O que aprendemos com Protagonistas da história do mundo… mesmo se da pior maneira

Perante eventos como o fogo de Pedrógão Grande resultante de fenómenos naturais com uma baixa probabilidade de ocorrência, a pergunta perante o número de mortos avassalador será sempre… onde está Deus…

Num artigo que escrevi por ocasião das cheias na Madeira que Deus está com quem sofre e morre com quem morre. A justificação para isso é o facto de Deus estar mais próximo de nós do que nós de nós próprios. Isto é, um Deus próximo é um Deus que vive em nós, por nós. A questão infelizmente não está neste aspecto.

Num post anterior ainda referia que o grande desafio do mundo está em saber lidar com a contingência, ou seja, eventos que podiam não acontecer, mas acontecendo produzem efeito. E, em alguns casos como este, efeitos atrozes. O universo é história. A nossa vida é história. Quantos episódios não foram compreendidos depois de passado muito tempo. O tempo faz história, a contingência faz história e nós fazemos parte dessa história porque fazemos parte deste mundo e tempo.

A dificuldade legítima de aceitar o desfecho de saber que alguém (basta uma pessoa) morreu por causa de uma catástrofe natural, é pensar que podia acontecer a qualquer um de nós numa situação semelhante e sentir que a contingência no mundo nos mostra como não controlamos a nossa vida. E quem controla? Deus? A contingência?

A partir do momento em que somos humanos fazemos parte de uma história repleta de novidade, oportunidade, sentido e significado. Não há razões para os efeitos nocivos da contingência no mundo. Há apenas aquilo que soubemos construir em cada momento com as nossas vidas. A fragilidade da vida é motivo suficiente para fazer de cada momento, um momento único. Por isso, se não damos um sentido último a cada momento, no último momento pode ficar um desfecho sem sentido.
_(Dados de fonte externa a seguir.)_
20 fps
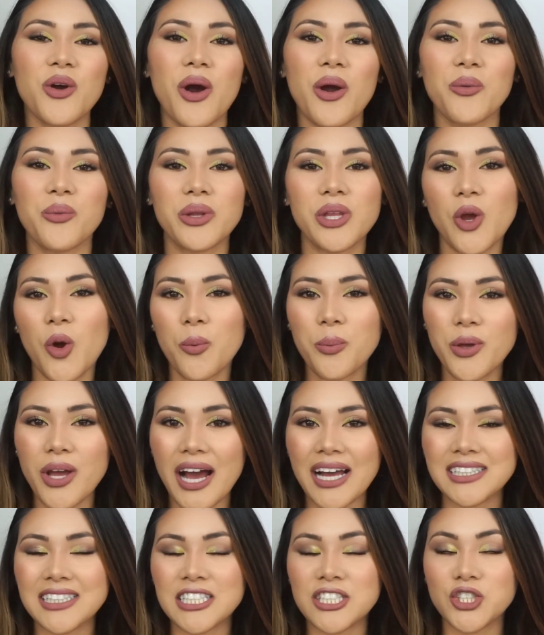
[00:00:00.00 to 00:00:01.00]
I really hope you
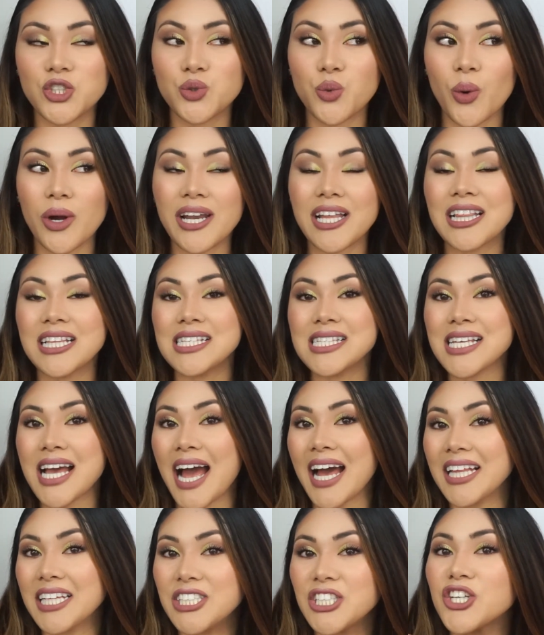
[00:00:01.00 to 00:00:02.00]
guys enjoyed this
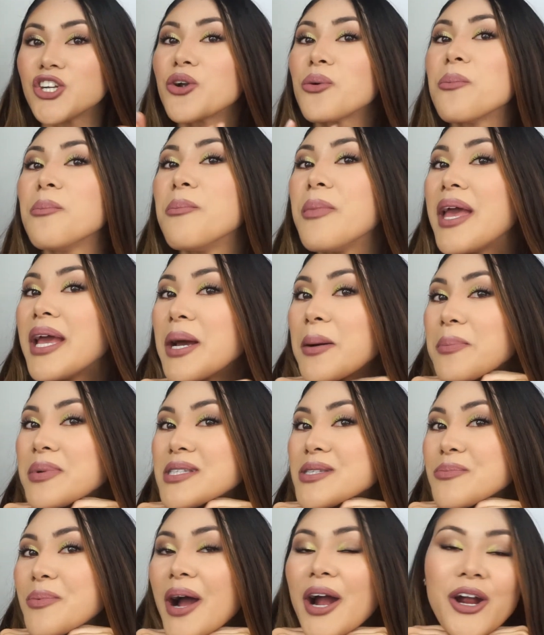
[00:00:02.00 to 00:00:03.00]
Kylie Jenner makeup
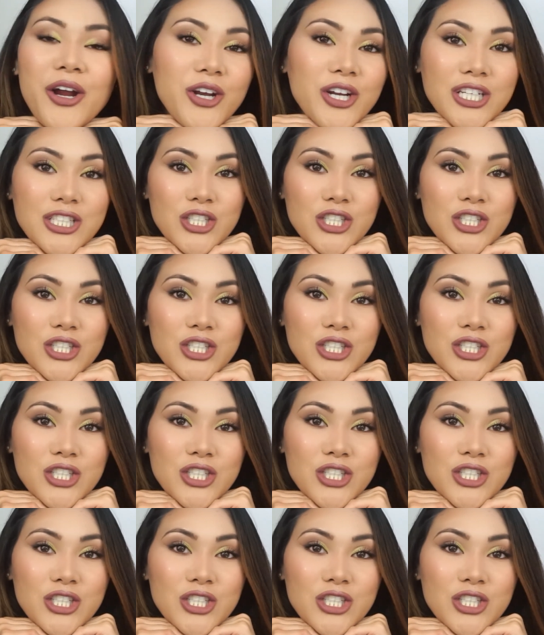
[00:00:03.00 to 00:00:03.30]
inspired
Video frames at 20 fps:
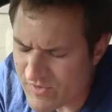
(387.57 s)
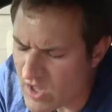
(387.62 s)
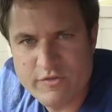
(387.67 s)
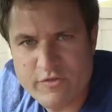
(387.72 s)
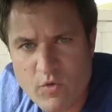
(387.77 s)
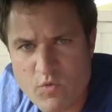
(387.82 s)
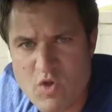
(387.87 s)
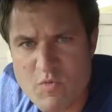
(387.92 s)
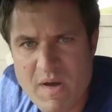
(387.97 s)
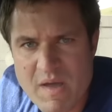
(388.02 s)

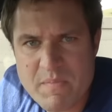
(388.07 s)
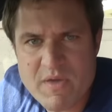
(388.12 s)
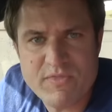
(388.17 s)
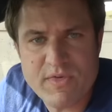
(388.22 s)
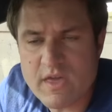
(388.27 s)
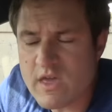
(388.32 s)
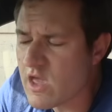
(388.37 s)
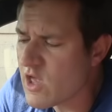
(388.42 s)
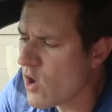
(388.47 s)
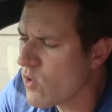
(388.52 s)
So you might be
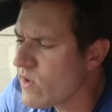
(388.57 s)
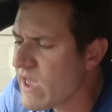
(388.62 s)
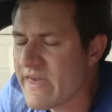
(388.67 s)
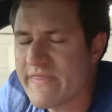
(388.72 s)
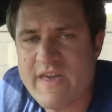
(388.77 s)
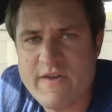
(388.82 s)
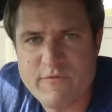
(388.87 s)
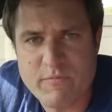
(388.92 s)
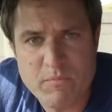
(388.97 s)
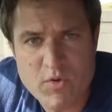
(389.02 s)
thinking, okay,
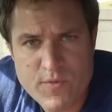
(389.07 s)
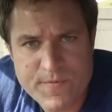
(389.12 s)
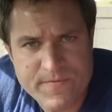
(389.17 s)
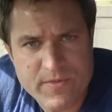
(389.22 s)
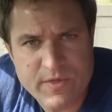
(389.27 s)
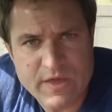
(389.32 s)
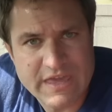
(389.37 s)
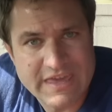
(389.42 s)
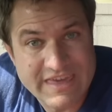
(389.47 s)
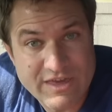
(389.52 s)
they've moved
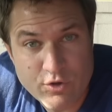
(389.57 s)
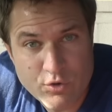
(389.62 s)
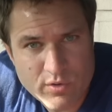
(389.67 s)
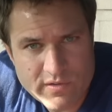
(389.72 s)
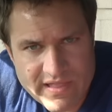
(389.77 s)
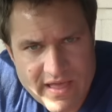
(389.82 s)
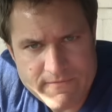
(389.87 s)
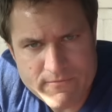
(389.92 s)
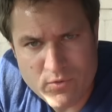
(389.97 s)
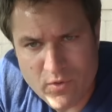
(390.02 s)
the gear
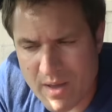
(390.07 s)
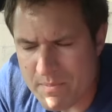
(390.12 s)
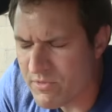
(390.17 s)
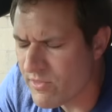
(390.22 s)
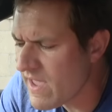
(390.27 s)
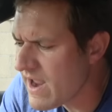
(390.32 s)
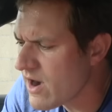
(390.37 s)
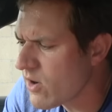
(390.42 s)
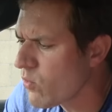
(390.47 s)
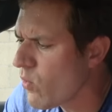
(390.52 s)
lever up
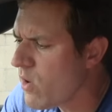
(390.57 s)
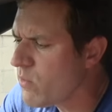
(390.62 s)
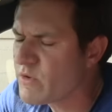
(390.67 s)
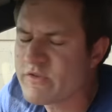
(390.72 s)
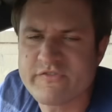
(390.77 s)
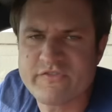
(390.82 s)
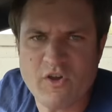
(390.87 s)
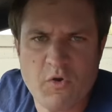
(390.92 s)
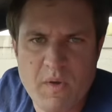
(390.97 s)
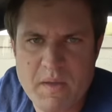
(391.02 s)
there. What
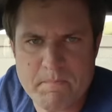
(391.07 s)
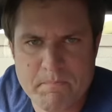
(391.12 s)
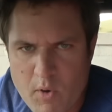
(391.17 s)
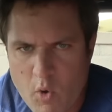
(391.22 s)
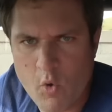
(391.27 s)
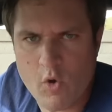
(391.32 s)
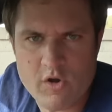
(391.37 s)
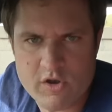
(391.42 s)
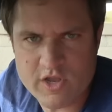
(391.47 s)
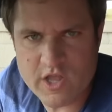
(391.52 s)
was so
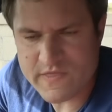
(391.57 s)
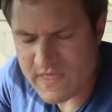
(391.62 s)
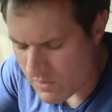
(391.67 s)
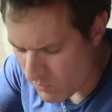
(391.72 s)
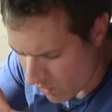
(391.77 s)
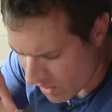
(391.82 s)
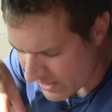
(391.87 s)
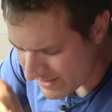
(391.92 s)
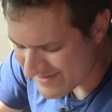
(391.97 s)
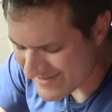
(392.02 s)
important that they
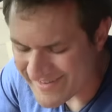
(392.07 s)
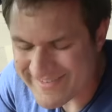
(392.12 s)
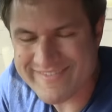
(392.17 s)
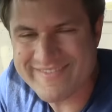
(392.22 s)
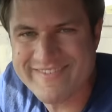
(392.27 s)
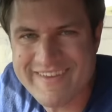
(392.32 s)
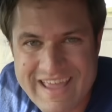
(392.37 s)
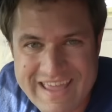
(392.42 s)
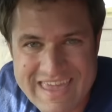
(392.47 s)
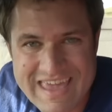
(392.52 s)
wanted to
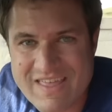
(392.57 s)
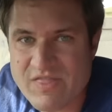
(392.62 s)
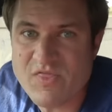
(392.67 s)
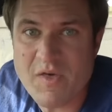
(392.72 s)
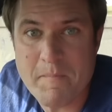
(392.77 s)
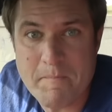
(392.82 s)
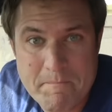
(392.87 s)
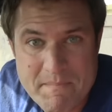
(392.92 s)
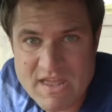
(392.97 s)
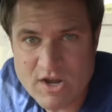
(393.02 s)
stick in
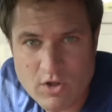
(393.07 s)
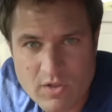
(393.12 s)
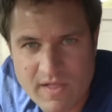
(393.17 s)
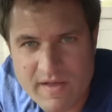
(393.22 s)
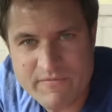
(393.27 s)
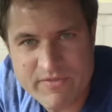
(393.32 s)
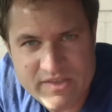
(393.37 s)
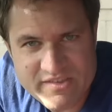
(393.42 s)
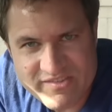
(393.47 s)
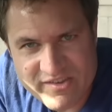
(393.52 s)
the middle
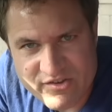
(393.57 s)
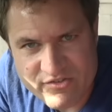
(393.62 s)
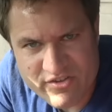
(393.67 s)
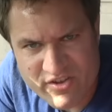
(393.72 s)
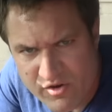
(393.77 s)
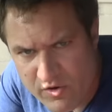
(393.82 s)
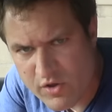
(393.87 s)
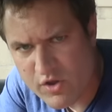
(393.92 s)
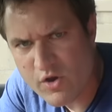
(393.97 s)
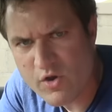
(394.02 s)
of this
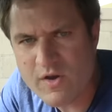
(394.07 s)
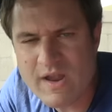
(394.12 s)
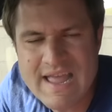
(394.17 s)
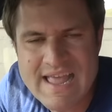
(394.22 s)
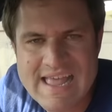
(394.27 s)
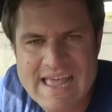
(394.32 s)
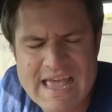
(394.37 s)
interior?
Tudo no mundo está relacionado com tudo. Não há momento da história do universo que não produza efeito nessa mesma história. Somos protagonistas dessa história, mesmo se partindo deste mundo físico por causa de uma catástrofe natural, o somos da pior maneira.

Não há palavras perfeitas para aqueles que perderam os seus familiares e amigos nesta tragédia. Não há consolo perfeito. Não há respostas para os inúmeros porquês. Resta apenas a memória de vidas que devem ser celebradas por aqueles que os amavam em primeira linha, e por todos nós. Vidas que tocaram outras vidas. Relacionamentos que transformaram vidas. As lágrimas limpam as cinzas coladas na face e esperamos que renovem o nosso olhar.

Pode ser que a partida inesperada daqueles que não sobreviveram nos ajude a valorizar cada momento da nossa vida, pois não sabemos o dia e a hora em que seremos nós os protagonistas.